━━━ Stored data ━━━
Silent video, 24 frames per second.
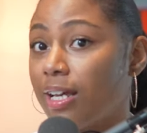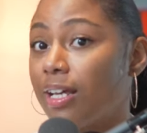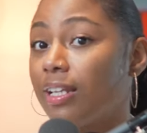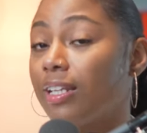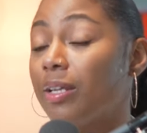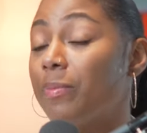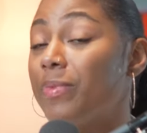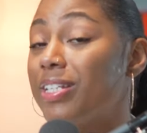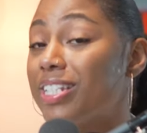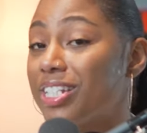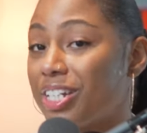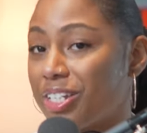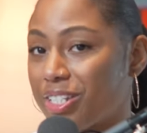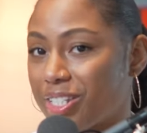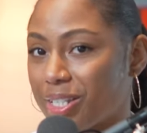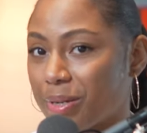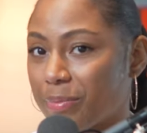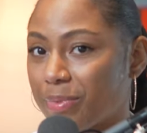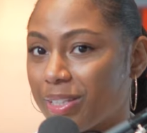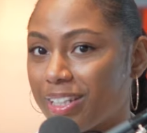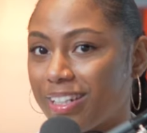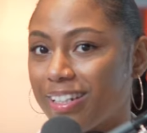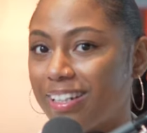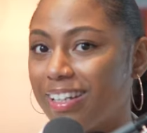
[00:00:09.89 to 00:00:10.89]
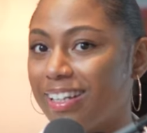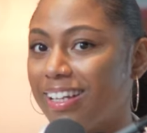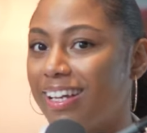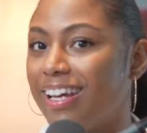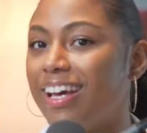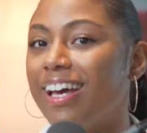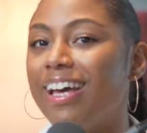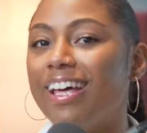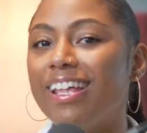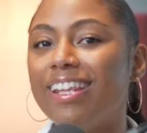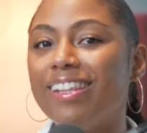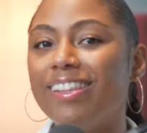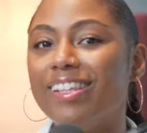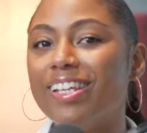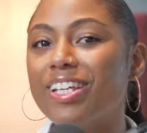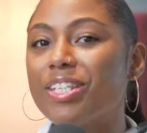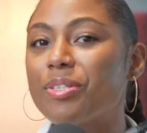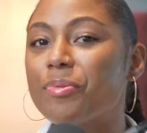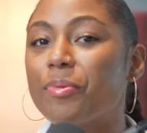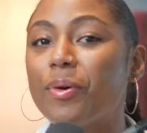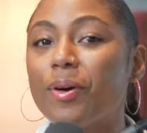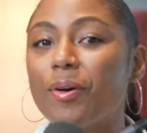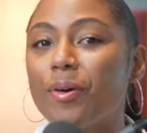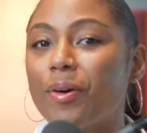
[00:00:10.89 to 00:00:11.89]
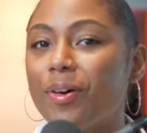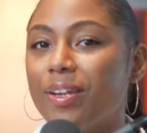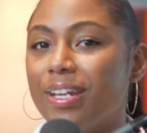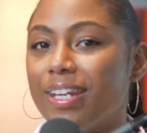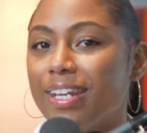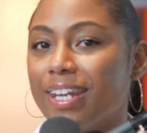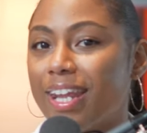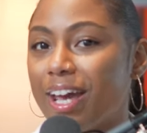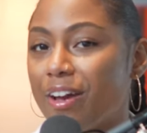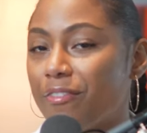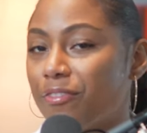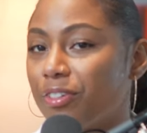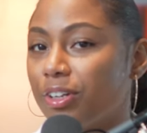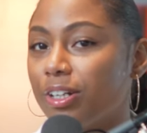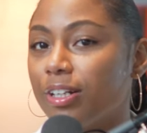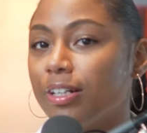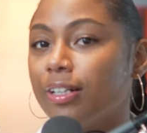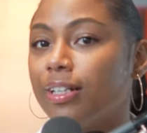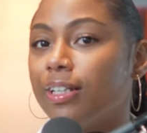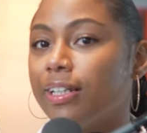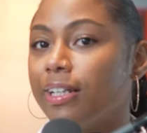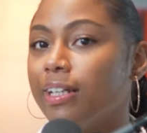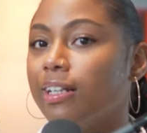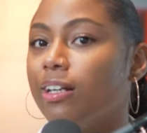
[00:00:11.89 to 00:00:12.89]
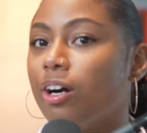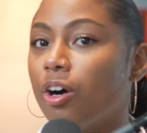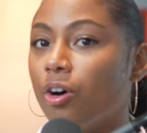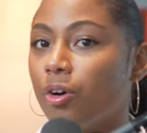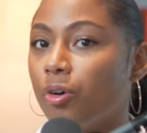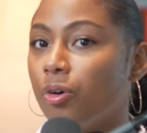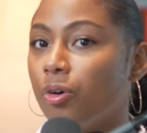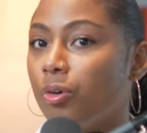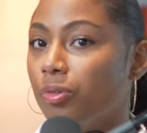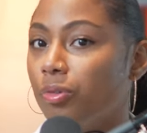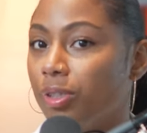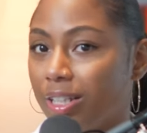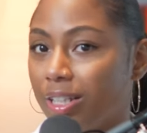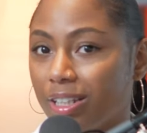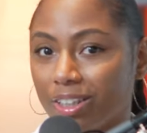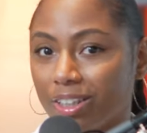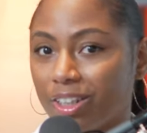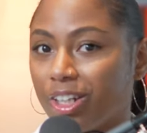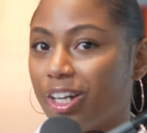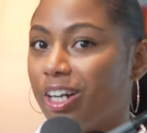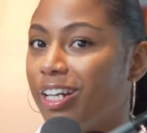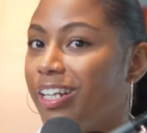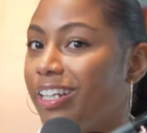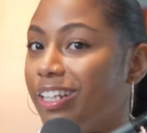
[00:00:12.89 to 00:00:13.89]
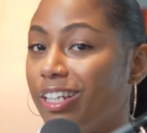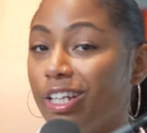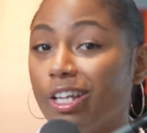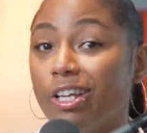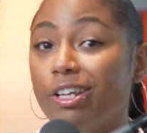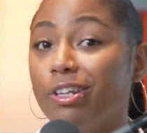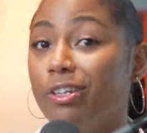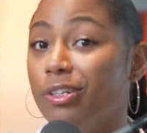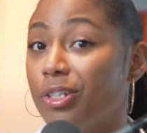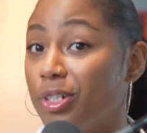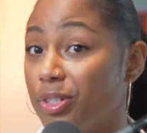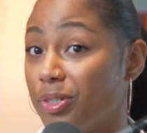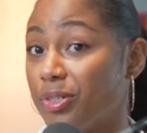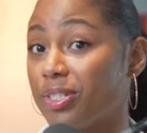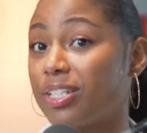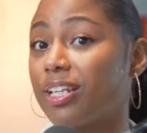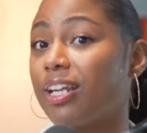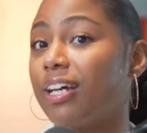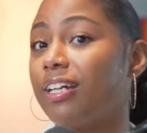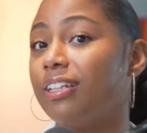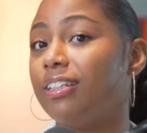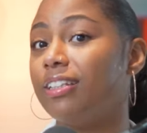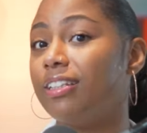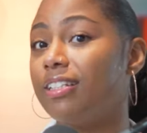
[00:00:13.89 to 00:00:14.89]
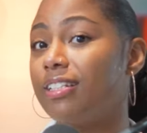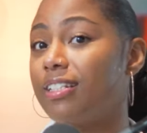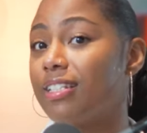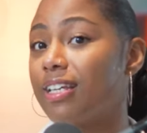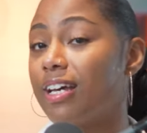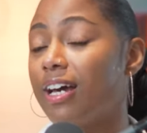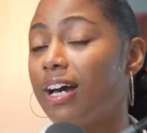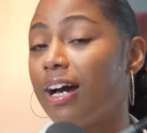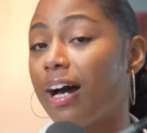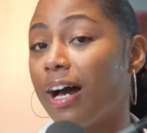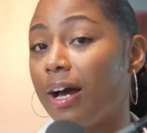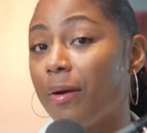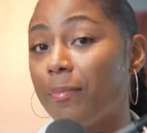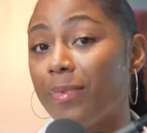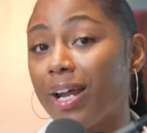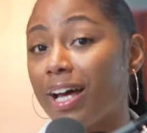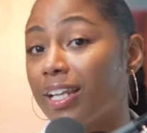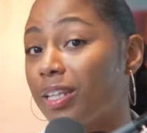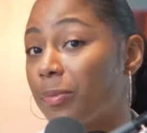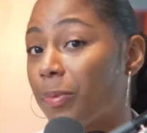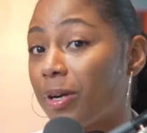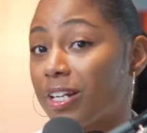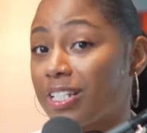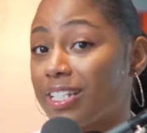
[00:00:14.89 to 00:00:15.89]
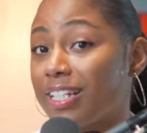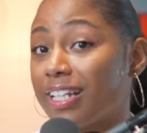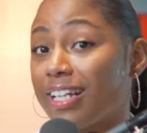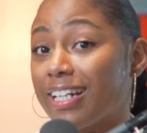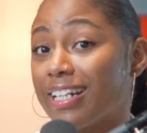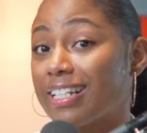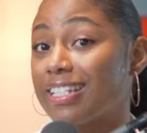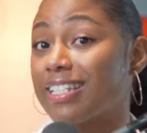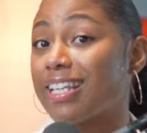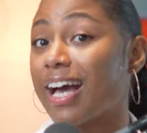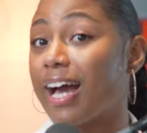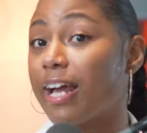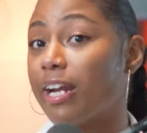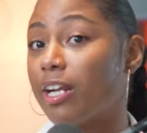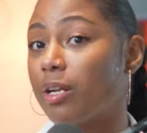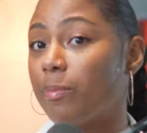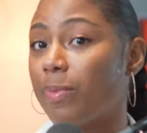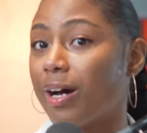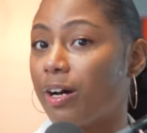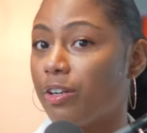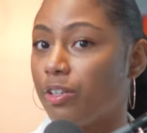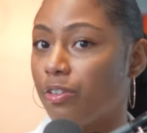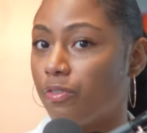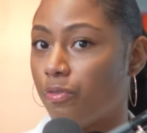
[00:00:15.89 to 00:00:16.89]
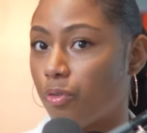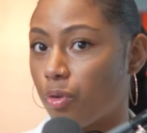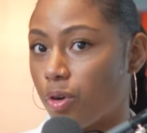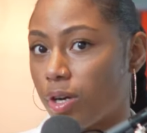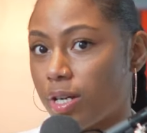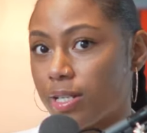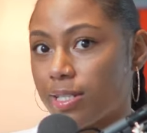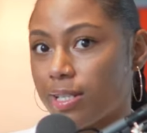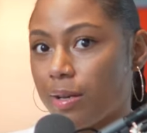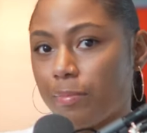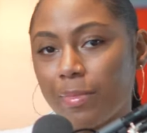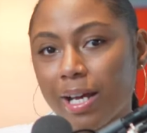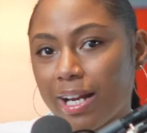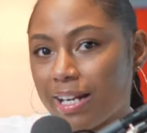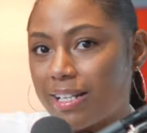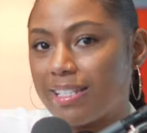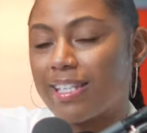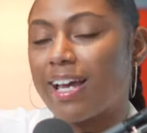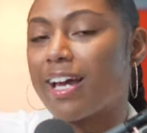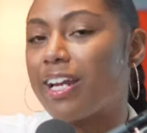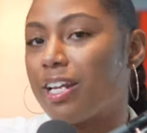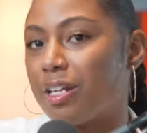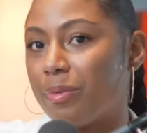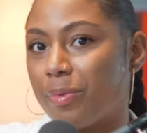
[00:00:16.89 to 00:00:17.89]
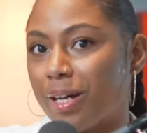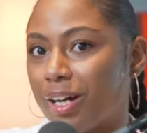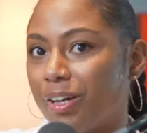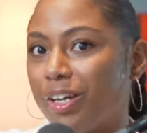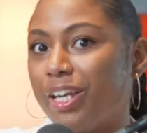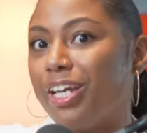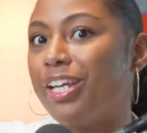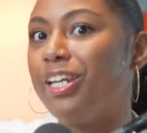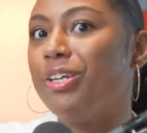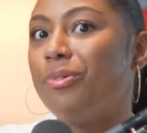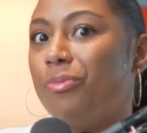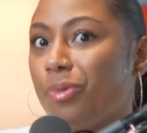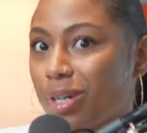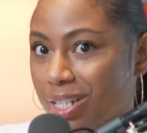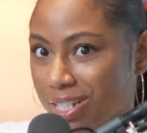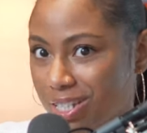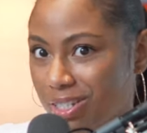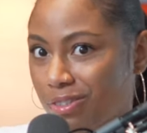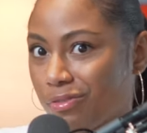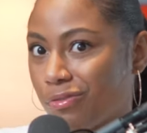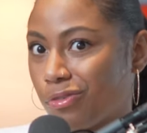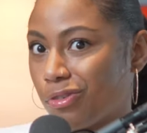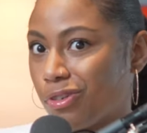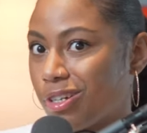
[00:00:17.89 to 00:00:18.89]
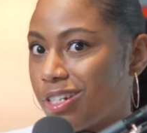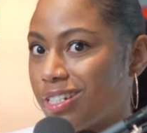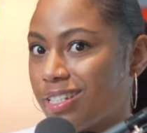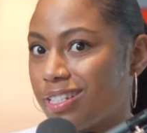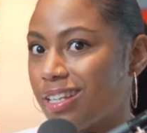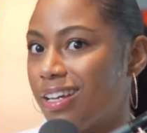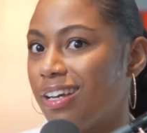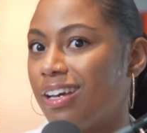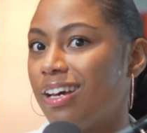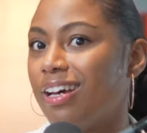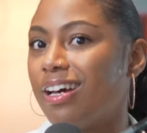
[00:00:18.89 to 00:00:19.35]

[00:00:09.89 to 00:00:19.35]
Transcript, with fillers: Let me tell you something. This will never get old, learning news like this. I'm not the person to get excited about divorce. I'm not excited about anyone's divorce.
━━━
§ Task to carry out
Return each entry exactly as given. Leave the images out.

§ Task result
Silent video, 24 frames per second.
[00:00:09.89 to 00:00:10.89]
[00:00:10.89 to 00:00:11.89]
[00:00:11.89 to 00:00:12.89]
[00:00:12.89 to 00:00:13.89]
[00:00:13.89 to 00:00:14.89]
[00:00:14.89 to 00:00:15.89]
[00:00:15.89 to 00:00:16.89]
[00:00:16.89 to 00:00:17.89]
[00:00:17.89 to 00:00:18.89]
[00:00:18.89 to 00:00:19.35]

[00:00:09.89 to 00:00:19.35]
Transcript, with fillers: Let me tell you something. This will never get old, learning news like this. I'm not the person to get excited about divorce. I'm not excited about anyone's divorce.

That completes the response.